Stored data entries

- - - -

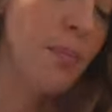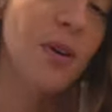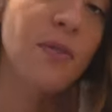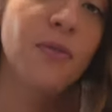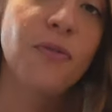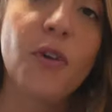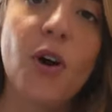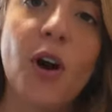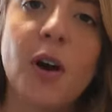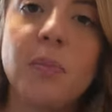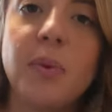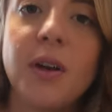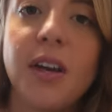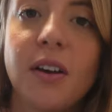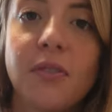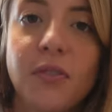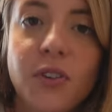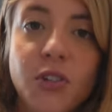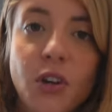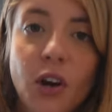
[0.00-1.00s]
Before
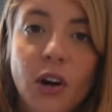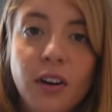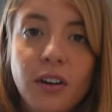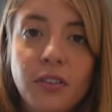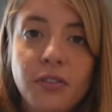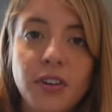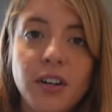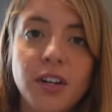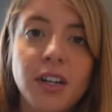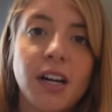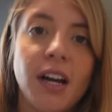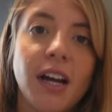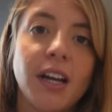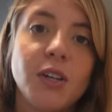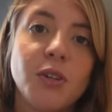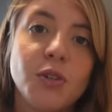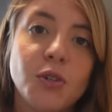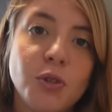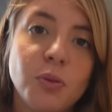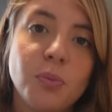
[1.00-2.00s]
being a photographer, I
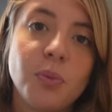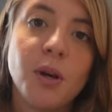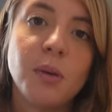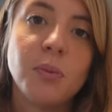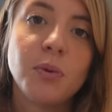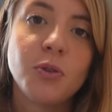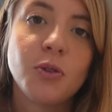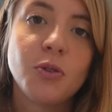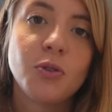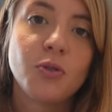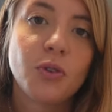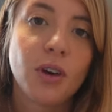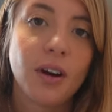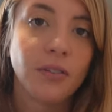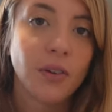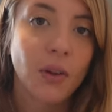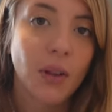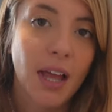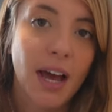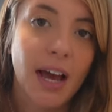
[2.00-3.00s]
used to be able to
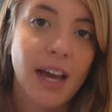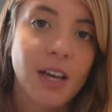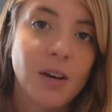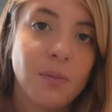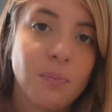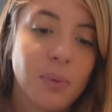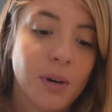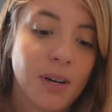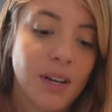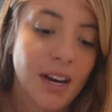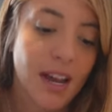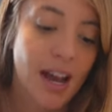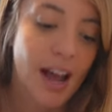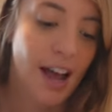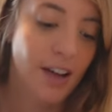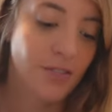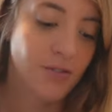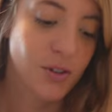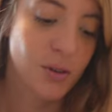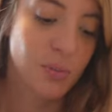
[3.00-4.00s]
travel light, but
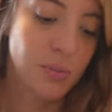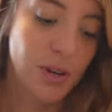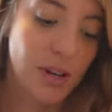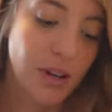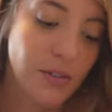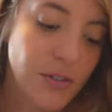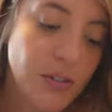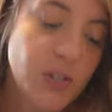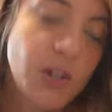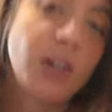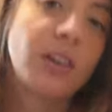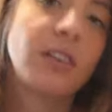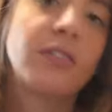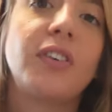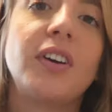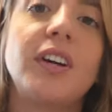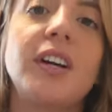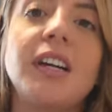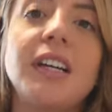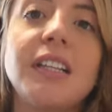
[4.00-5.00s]
after being a
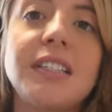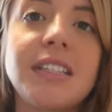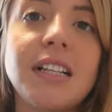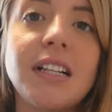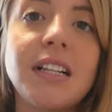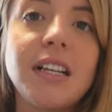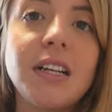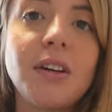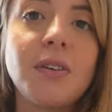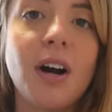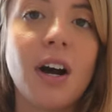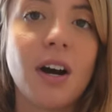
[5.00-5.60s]
photographer, it's a little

- - - -

◆ Task prompt ◆
Write out the entries again, word for word. No images.

◆ Answer ◆
[0.00-1.00s]
Before
[1.00-2.00s]
being a photographer, I
[2.00-3.00s]
used to be able to
[3.00-4.00s]
travel light, but
[4.00-5.00s]
after being a
[5.00-5.60s]
photographer, it's a little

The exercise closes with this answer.